Maryland real estate broker, heraldist, genealogist, and civic leader

William Henry Lloyd (December 10, 1911 – September 21, 1969) was an American real estate broker, heraldist, genealogist, and civic leader based in Baltimore, Maryland. He played a significant role in the mid‑twentieth‑century revival of American heraldry and in the growth of lineage societies in Maryland. Lloyd co‑founded the American College of Heraldry and Arms, served as the first president of the Huguenot Society of Maryland, and was the Republican nominee for the United States House of Representatives in 1942.

==Early life==
Lloyd was born on December 10, 1911, in Norristown, Pennsylvania, the youngest child of John Strawbridge Lloyd Sr. (1872–1918) and Edith Mercer Parker Lloyd (1875–1953). After his father’s death in 1918, the family remained in the Philadelphia area. By 1930 they had moved to Lower Merion Township in Montgomery County, Pennsylvania.

Lloyd relocated to Dorchester County, Maryland in the mid‑1930s with his mother and siblings.

==Career, military, and politics==
Lloyd worked professionally as a real estate broker in Baltimore.

During World War II, Lloyd served as a corporal in the United States Army and received the Bronze Star Medal for meritorious service. His military rank and decoration are recorded on his headstone at Old Saint David’s Church Cemetery.

Lloyd was Republican nominee for the U.S. House of Representatives from Maryland’s 1st Congressional District in the 1942 general election, running against Democratic incumbent David J. Ward.

==Historical societies==
Lloyd co‑founded the American College of Heraldry and Arms in 1966 with Donald Franklin Stewart, Charles Francis Stein Jr., and Gordon Malvern Fair Stick.
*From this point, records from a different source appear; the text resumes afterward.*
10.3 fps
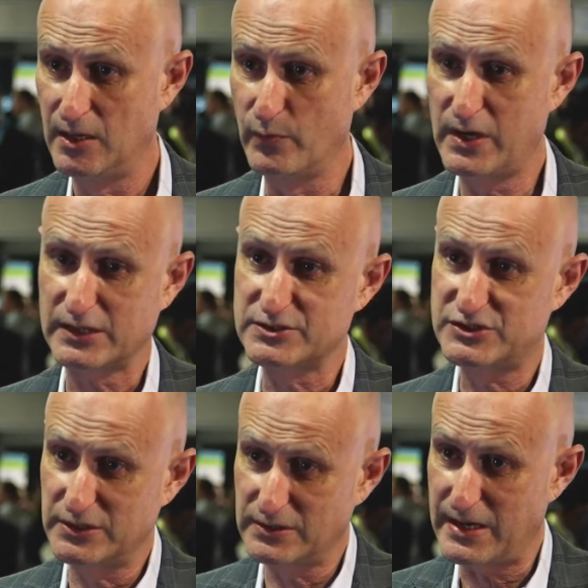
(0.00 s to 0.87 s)
We
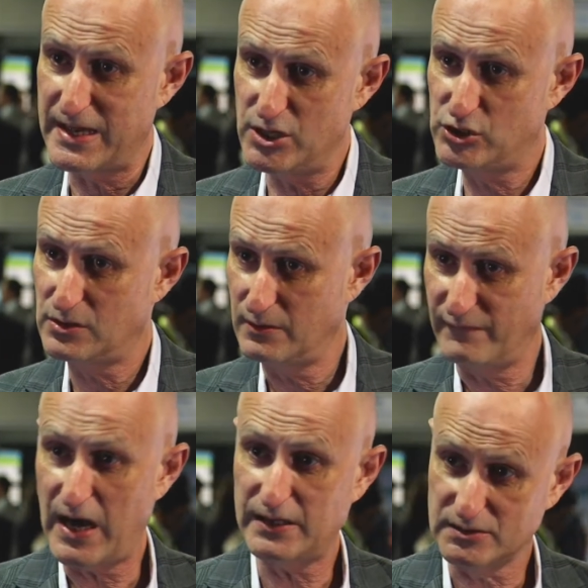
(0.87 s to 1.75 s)
consider each
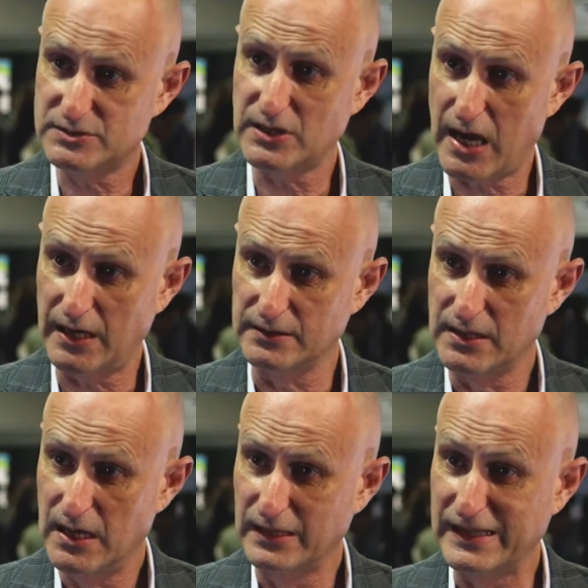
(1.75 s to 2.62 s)
vital sign
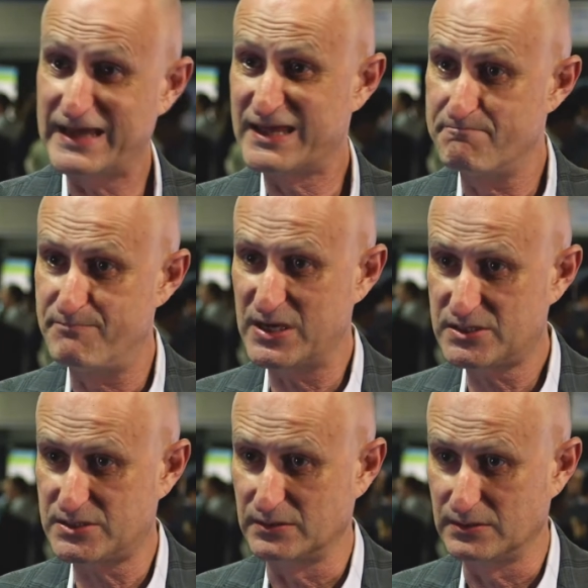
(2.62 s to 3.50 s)
like a
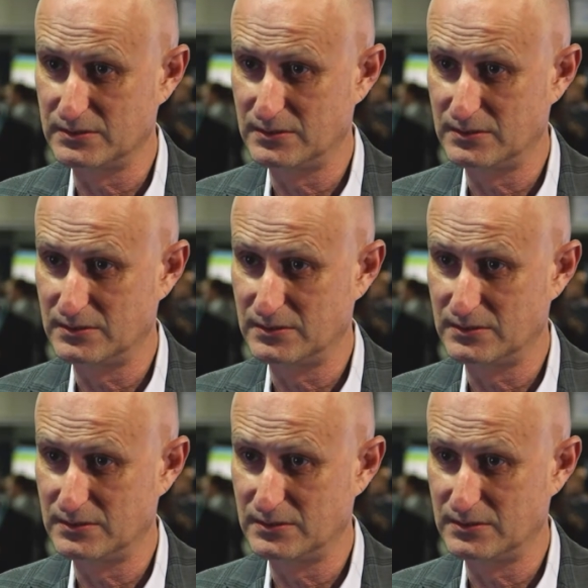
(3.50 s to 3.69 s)
pixel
On March 31, 1968, Lloyd hosted the organizing meeting of the Huguenot Society of Maryland at his home in Baltimore. He served as the society’s first president until his death in 1969. The American Huguenot Society described his passing as an “incalculable loss.”

Lloyd was active in the Society of the War of 1812 in Maryland, serving as its 38th State President, and in the Society for the History of the Germans in Maryland.

==Death and burial==
Lloyd died on September 21, 1969, in Baltimore at age 57. Although he had lived in Maryland for more than three decades, he was buried at Old Saint David’s Church Cemetery in Wayne, Pennsylvania, where his parents and several siblings are interred.